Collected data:
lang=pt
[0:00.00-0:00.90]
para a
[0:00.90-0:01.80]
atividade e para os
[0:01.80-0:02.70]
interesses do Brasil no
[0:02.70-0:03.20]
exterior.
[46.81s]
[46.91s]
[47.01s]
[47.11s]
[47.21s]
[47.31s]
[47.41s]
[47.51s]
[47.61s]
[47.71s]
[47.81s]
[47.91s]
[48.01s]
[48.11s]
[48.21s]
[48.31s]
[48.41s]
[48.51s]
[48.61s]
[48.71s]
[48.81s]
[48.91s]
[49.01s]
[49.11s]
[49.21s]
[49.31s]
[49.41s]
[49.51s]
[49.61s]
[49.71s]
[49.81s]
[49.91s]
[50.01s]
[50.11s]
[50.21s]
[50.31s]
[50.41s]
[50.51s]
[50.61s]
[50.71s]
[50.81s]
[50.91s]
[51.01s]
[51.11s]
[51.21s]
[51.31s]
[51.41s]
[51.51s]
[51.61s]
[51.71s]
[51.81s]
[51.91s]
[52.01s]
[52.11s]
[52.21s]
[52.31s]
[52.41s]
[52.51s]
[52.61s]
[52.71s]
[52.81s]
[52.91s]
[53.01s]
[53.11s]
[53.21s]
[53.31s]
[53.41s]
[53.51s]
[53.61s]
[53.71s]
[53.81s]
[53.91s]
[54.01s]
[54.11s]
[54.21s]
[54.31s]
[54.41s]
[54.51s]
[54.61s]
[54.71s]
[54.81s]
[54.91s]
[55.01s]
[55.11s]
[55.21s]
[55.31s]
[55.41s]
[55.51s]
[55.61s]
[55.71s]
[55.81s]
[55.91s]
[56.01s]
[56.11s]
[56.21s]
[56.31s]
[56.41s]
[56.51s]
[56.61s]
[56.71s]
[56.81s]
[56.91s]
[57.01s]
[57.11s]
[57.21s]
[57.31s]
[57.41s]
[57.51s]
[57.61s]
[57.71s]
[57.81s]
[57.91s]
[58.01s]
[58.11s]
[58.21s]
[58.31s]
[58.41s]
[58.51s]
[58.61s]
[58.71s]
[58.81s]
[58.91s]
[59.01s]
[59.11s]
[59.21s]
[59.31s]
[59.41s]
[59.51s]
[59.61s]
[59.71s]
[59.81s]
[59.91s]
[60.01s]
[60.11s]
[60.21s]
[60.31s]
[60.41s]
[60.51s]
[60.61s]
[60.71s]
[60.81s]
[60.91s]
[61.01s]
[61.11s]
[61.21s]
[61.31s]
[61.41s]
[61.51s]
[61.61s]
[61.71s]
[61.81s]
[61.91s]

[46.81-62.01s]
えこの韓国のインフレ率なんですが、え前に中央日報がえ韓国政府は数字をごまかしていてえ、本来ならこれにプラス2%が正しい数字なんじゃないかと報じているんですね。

_Description of the task_
Once more, write out all of the entries above exactly.

_Written response_
lang=pt
[0:00.00-0:00.90]
para a
[0:00.90-0:01.80]
atividade e para os
[0:01.80-0:02.70]
interesses do Brasil no
[0:02.70-0:03.20]
exterior.
[46.81s]
[46.91s]
[47.01s]
[47.11s]
[47.21s]
[47.31s]
[47.41s]
[47.51s]
[47.61s]
[47.71s]
[47.81s]
[47.91s]
[48.01s]
[48.11s]
[48.21s]
[48.31s]
[48.41s]
[48.51s]
[48.61s]
[48.71s]
[48.81s]
[48.91s]
[49.01s]
[49.11s]
[49.21s]
[49.31s]
[49.41s]
[49.51s]
[49.61s]
[49.71s]
[49.81s]
[49.91s]
[50.01s]
[50.11s]
[50.21s]
[50.31s]
[50.41s]
[50.51s]
[50.61s]
[50.71s]
[50.81s]
[50.91s]
[51.01s]
[51.11s]
[51.21s]
[51.31s]
[51.41s]
[51.51s]
[51.61s]
[51.71s]
[51.81s]
[51.91s]
[52.01s]
[52.11s]
[52.21s]
[52.31s]
[52.41s]
[52.51s]
[52.61s]
[52.71s]
[52.81s]
[52.91s]
[53.01s]
[53.11s]
[53.21s]
[53.31s]
[53.41s]
[53.51s]
[53.61s]
[53.71s]
[53.81s]
[53.91s]
[54.01s]
[54.11s]
[54.21s]
[54.31s]
[54.41s]
[54.51s]
[54.61s]
[54.71s]
[54.81s]
[54.91s]
[55.01s]
[55.11s]
[55.21s]
[55.31s]
[55.41s]
[55.51s]
[55.61s]
[55.71s]
[55.81s]
[55.91s]
[56.01s]
[56.11s]
[56.21s]
[56.31s]
[56.41s]
[56.51s]
[56.61s]
[56.71s]
[56.81s]
[56.91s]
[57.01s]
[57.11s]
[57.21s]
[57.31s]
[57.41s]
[57.51s]
[57.61s]
[57.71s]
[57.81s]
[57.91s]
[58.01s]
[58.11s]
[58.21s]
[58.31s]
[58.41s]
[58.51s]
[58.61s]
[58.71s]
[58.81s]
[58.91s]
[59.01s]
[59.11s]
[59.21s]
[59.31s]
[59.41s]
[59.51s]
[59.61s]
[59.71s]
[59.81s]
[59.91s]
[60.01s]
[60.11s]
[60.21s]
[60.31s]
[60.41s]
[60.51s]
[60.61s]
[60.71s]
[60.81s]
[60.91s]
[61.01s]
[61.11s]
[61.21s]
[61.31s]
[61.41s]
[61.51s]
[61.61s]
[61.71s]
[61.81s]
[61.91s]

[46.81-62.01s]
えこの韓国のインフレ率なんですが、え前に中央日報がえ韓国政府は数字をごまかしていてえ、本来ならこれにプラス2%が正しい数字なんじゃないかと報じているんですね。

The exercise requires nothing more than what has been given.